Department of Adult Critical Care, Guy's and St Thomas' NHS Foundation Trust, London, UK.
Department of Adult Critical Care, St Thomas' Hospital, London, SE1 7EH, UK.
Intensive Care Med. 2022 Apr;48(4):467-478. doi: 10.1007/s00134-022-06645-w. Epub 2022 Mar 3.
Extracorporeal membrane oxygenation (ECMO) has become an established therapy for severe respiratory failure in coronavirus disease 2019 (COVID-19). The added benefit of receiving ECMO in COVID-19 remains uncertain. The aim of this study is to analyse the impact of receiving ECMO at specialist centres on hospital mortality.
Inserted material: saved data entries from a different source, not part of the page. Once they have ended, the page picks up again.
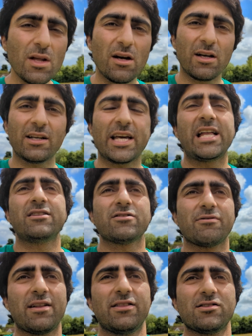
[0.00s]
in Kent
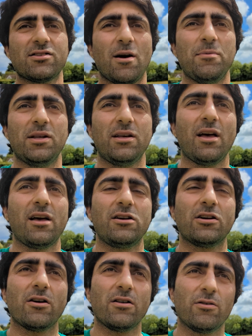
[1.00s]
around this time of the year, you
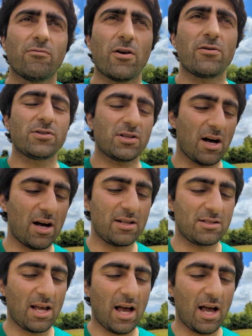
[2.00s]
go on the roadsides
A multi-centre retrospective study was conducted in COVID-19 patients from 111 hospitals, referred to two specialist ECMO centres in the United Kingdom (UK) (March 2020 to February 2021). Detailed covariate data were contemporaneously curated from electronic referral systems. We analysed added benefit of ECMO treatment in specialist centres using propensity score matching techniques.
1363 patients, 243 receiving ECMO, were analysed. The best matching technique generated 209 matches, with a marginal odds ratio (OR) for mortality of 0.44 (95% CI 0.29-0.68, p < 0.001) and absolute mortality reduction of 18.2% (44% vs 25.8%, p < 0.001) for treatment with ECMO in a specialist centre.
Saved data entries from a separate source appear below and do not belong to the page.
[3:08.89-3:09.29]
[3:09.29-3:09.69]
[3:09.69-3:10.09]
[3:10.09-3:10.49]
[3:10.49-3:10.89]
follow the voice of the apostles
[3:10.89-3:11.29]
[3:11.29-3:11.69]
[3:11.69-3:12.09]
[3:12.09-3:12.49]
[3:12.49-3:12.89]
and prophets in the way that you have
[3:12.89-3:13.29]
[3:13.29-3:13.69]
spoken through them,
We found ECMO provided at specialist centres conferred significant survival benefit. Where resources and specialism allow, ECMO should be widely offered.
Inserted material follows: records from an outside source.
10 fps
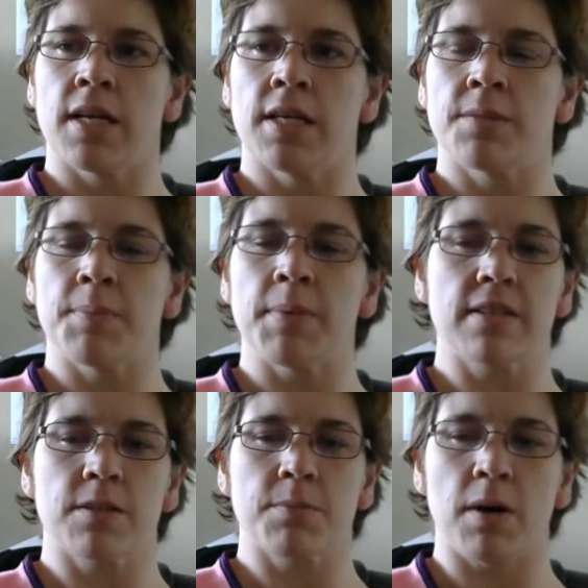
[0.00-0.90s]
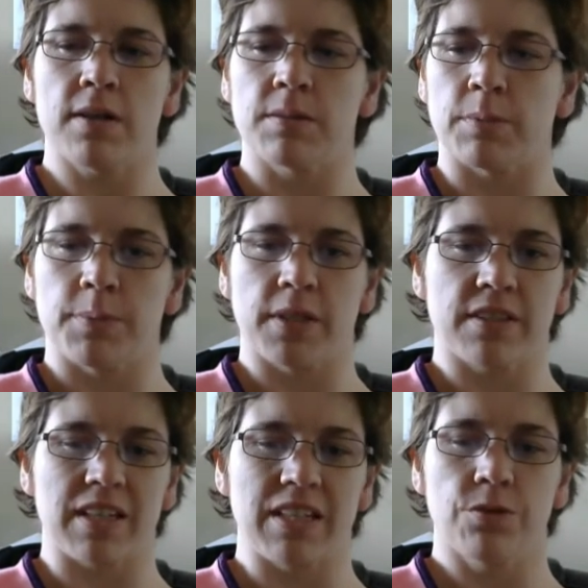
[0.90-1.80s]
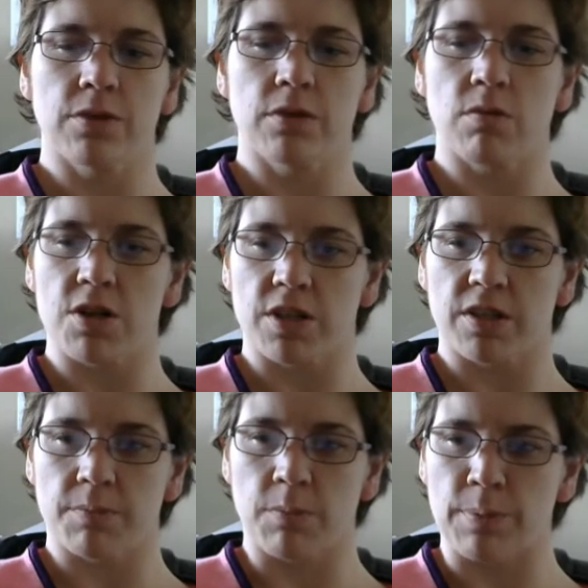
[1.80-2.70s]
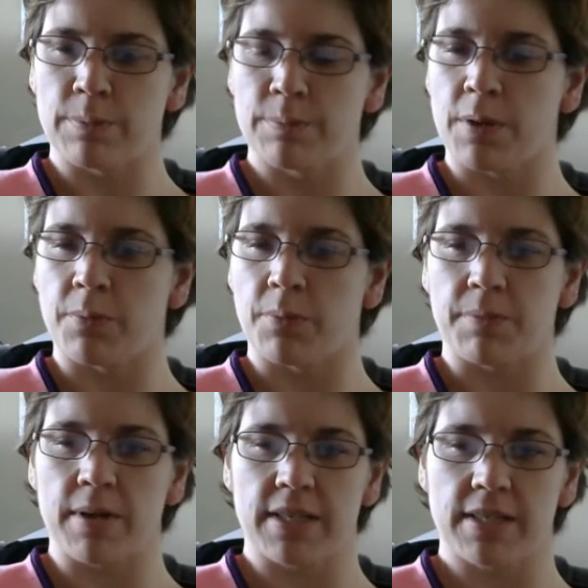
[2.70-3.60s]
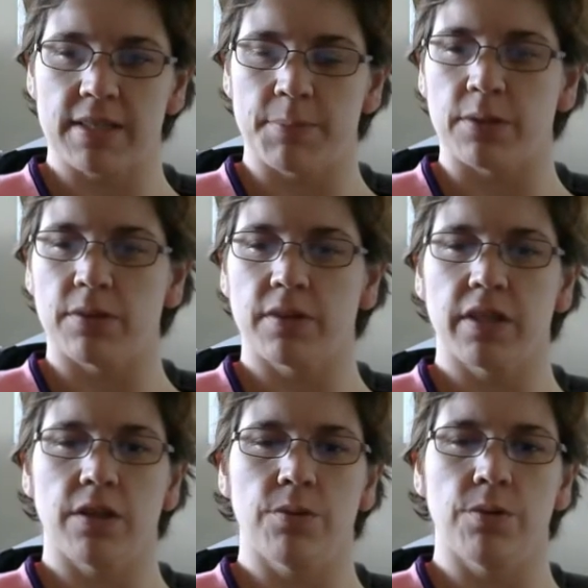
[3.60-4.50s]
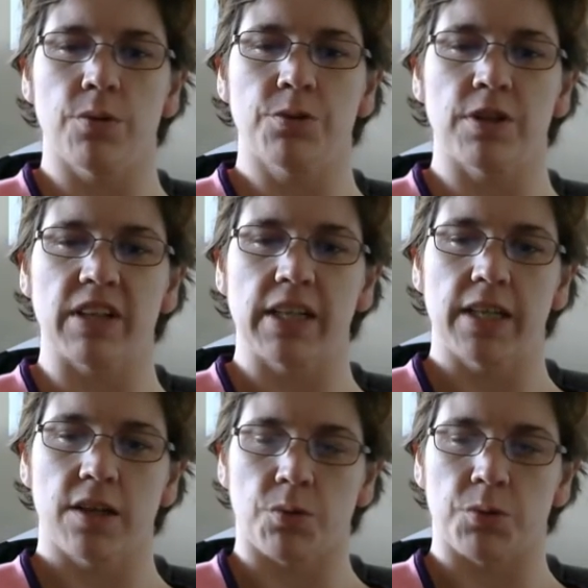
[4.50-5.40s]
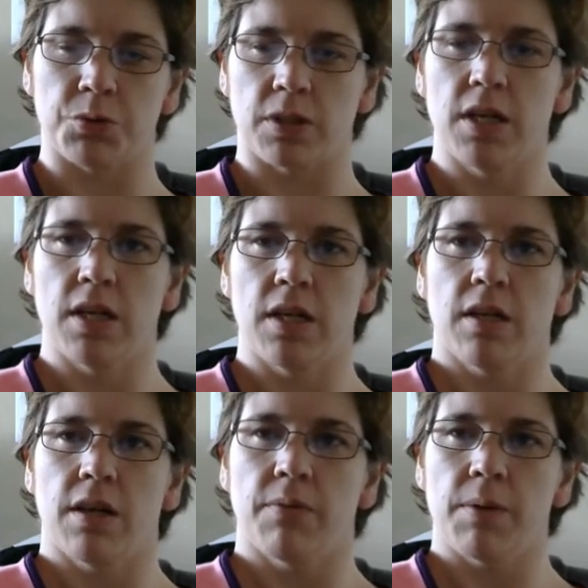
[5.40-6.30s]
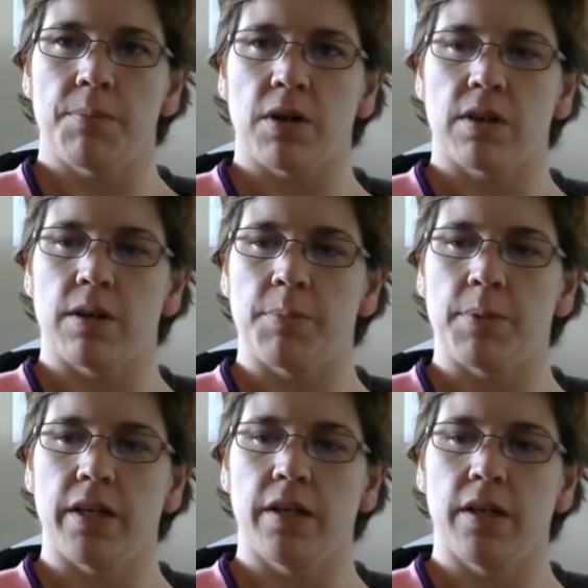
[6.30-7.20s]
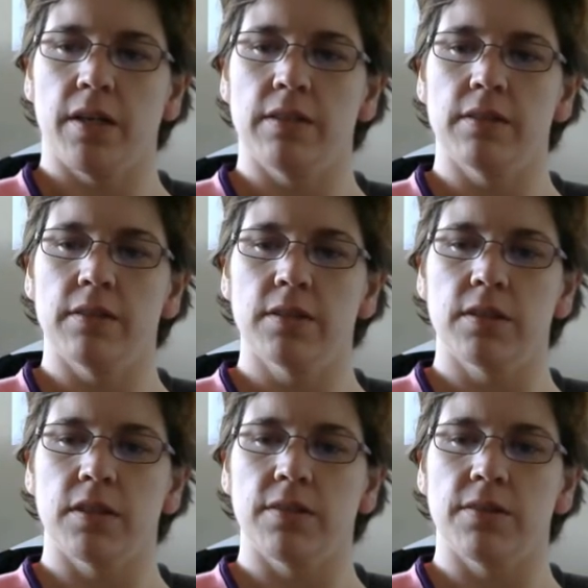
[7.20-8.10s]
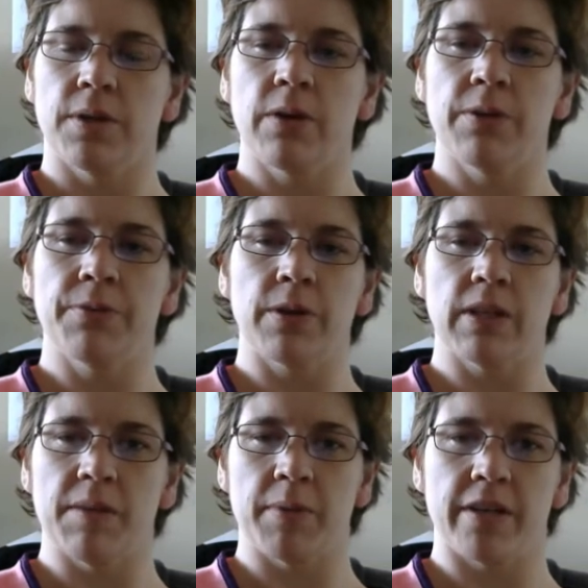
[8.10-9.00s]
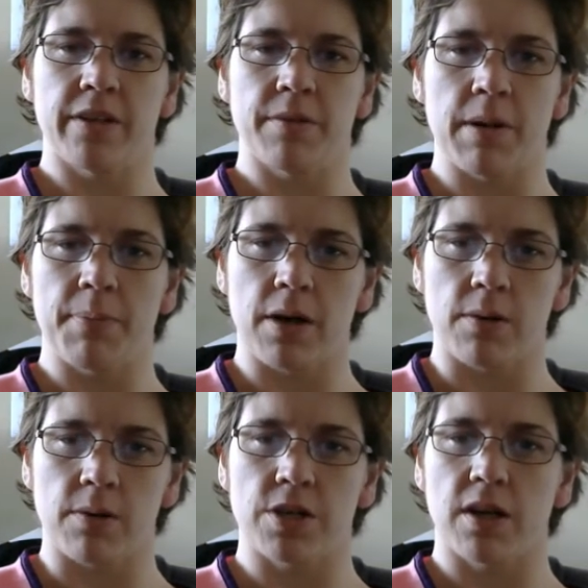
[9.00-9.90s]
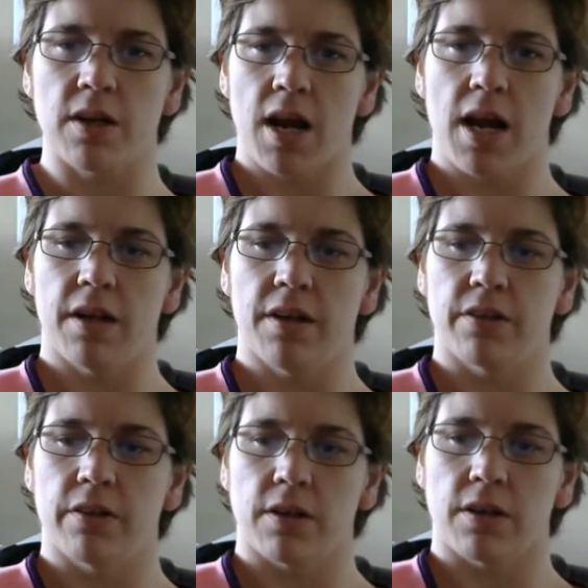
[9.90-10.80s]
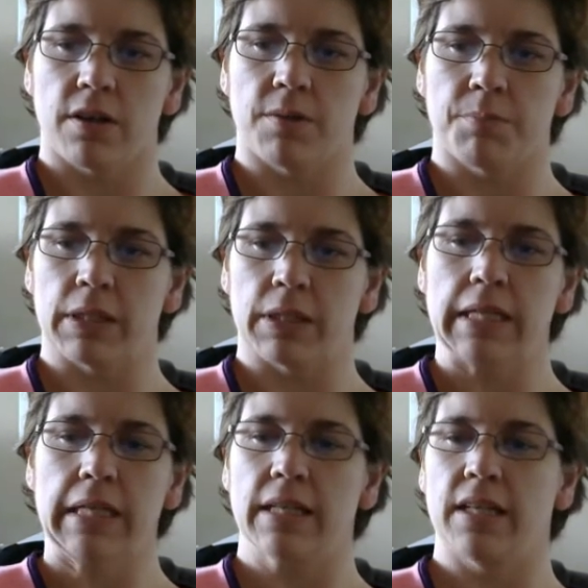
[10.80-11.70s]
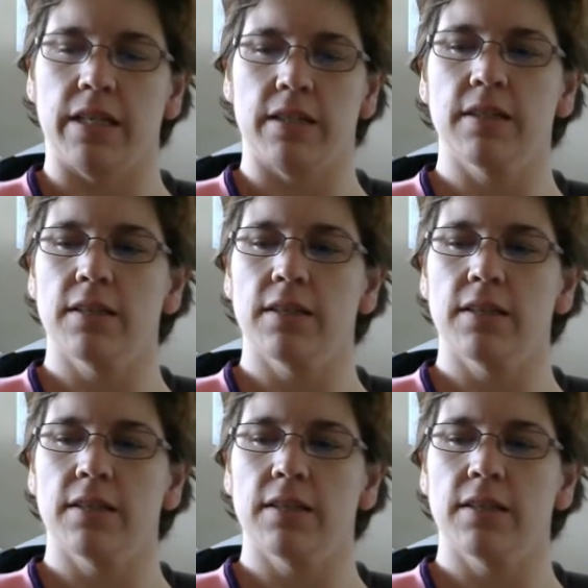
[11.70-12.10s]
as best as possible, because I use a crutch at the moment, but with my disability, who knows, as I get older, if I'm not going to be very, very limited to my power chair and completely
体外膜肺氧合(ECMO)已成为治疗 2019 冠状病毒病(COVID-19)严重呼吸衰竭的一种既定疗法。在 COVID-19 中接受 ECMO 的额外益处仍不确定。本研究旨在分析在专科中心接受 ECMO 对医院死亡率的影响。
对来自 111 家医院的 COVID-19 患者进行了一项多中心回顾性研究,这些患者被转介到英国(UK)的两个专科 ECMO 中心(2020 年 3 月至 2021 年 2 月)。从电子转诊系统中同时收集了详细的协变量数据。我们使用倾向评分匹配技术分析了专科中心 ECMO 治疗的附加益处。
分析了 1363 例患者,其中 243 例接受 ECMO。最佳匹配技术生成了 209 对匹配,死亡率的边际优势比(OR)为 0.44(95%CI 0.29-0.68,p<0.001),在专科中心接受 ECMO 治疗的绝对死亡率降低了 18.2%(44%比 25.8%,p<0.001)。
我们发现专科中心提供的 ECMO 可显著提高生存率。在资源和专业知识允许的情况下,应广泛提供 ECMO。